Lucy fell asleep some time towards ten; she’d heard Juliet come in and the sound of her bedroom door closing, but she didn’t move from her bed. She just wriggled out of her bra,peeled back the duvet, and snuggled down, content to let the world slip away.
She woke up to the shocking reality of bright sunshine pouring through the window, her cheek stuck to her pillow by drool, and the clock on the bedside table glaring at her accusingly. It was four minutes past eight.
She bolted upright as if she’d been electrocuted, then scrabbled for some clothes. There was a terrible taste in her mouth and she could feel her hair sticking up in about eight different directions. Talk about a bad hair day.
A bad everything day, she decided when she clattered downstairs and grabbed a banana from the bowl on the kitchen table.
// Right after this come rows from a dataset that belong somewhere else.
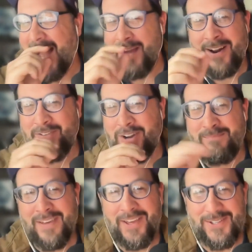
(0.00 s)
I mean, I've got a
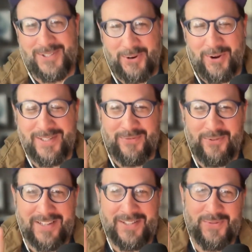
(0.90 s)
million stories of
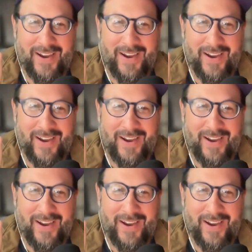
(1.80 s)
reasons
Both Juliet and the dogs were gone. Lucy grimaced at her reflection in the hall mirror; she’d pulled her hair into a messy bun and grabbed the first clothes she’d found, which had been her lemon skirt, an aqua top, and the purple tights that had seemed to offend Juliet. Not the most coordinated of outfits, and Alex Kincaid would probably have something to say about it, but for once in her life she was past caring.
She was late enough that pupils and their parents were already heading up to the school in a steady stream, so Lucy joined the harried mothers pushing strollers or checking their phones or both. A few gave her distracted smiles, and as she turned up the little lane, someone waist-high reached for her hand.
“Morning, Miss Bagshaw.”
Lucy blinked down at Eva, the little girl who had scraped her knee the day before.
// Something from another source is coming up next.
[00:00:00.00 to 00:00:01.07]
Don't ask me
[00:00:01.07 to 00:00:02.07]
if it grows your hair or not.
“Hello, Eva,” she said, and squeezed her hand lightly. “How’s the knee?”
“Mummy gave me a plaster.” She pointed to a garishly colored Band-Aid with a picture of a cartoon character.
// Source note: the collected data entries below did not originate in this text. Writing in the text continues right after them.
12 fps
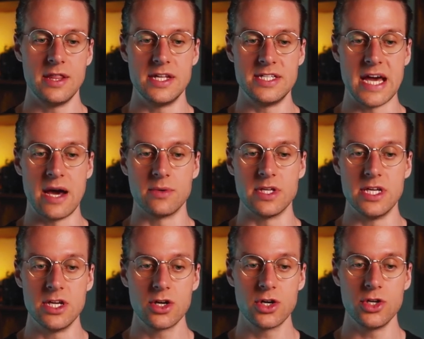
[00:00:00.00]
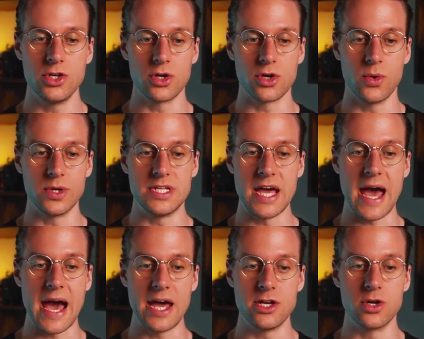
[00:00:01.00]
And then down here, you're going to
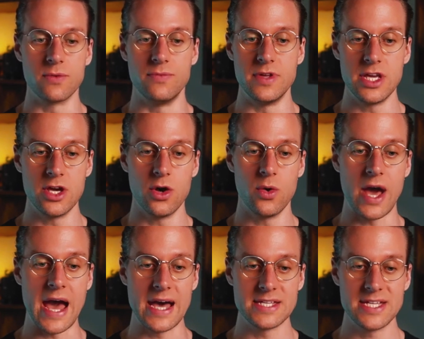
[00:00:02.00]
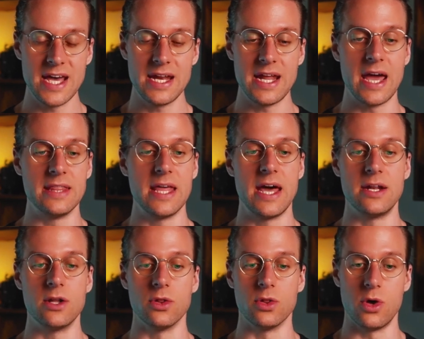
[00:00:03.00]
add your video asset and
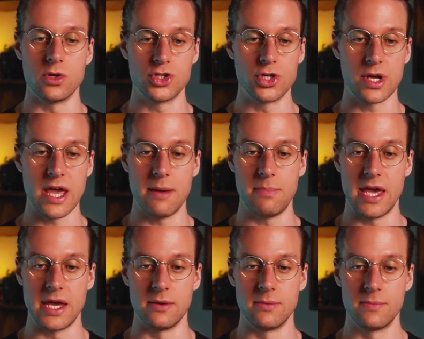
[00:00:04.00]
then launch your campaign.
“That looks like an awesome Band-Aid,” Lucy said, and Eva giggled.
“She said you had a funny accent,” Eva’s mother said with a little laugh. She looked like Eva, with an elfin face and wispy blond hair. “You’re American.”
“Actually, I was born in England, but I know I don’t sound like I was. And I thought you guys were the ones with the funny accents.”
Eva’s mother laughed, and Lucy smiled, her heart lifting. It didn’t take much to get her to start hoping again.
“We don’t get many Americans around here,” Eva’s mother said, and stuck out her hand. “I’m Andrea.”
“Hi,” Lucy said, and shook her hand. “Lucy Bagshaw.” She remembered what Eva had said about not having a dad, and wondered if she’d ever get to know Andrea well enough to hear her story.
They chatted all the way into school, and her bad mood had cleared away with the clouds by the time she arrived in the office. Maggie pressed a mug of tea in her hand and gave her a wink. “I told Mr. Kincaid you were in the loo when he asked where you were.”
Lucy grinned back. “You’re a saint, Maggie Bains.”
“I just don’t want you to get fired on your second day,” Maggie replied with an answering smile.
Lucy took a much-needed sip of tea and sat down in front of the computer. The children were coming into the office with the morning registers; Maggie had explained yesterday that two children from every classroom brought the morning registers to be logged into the computer.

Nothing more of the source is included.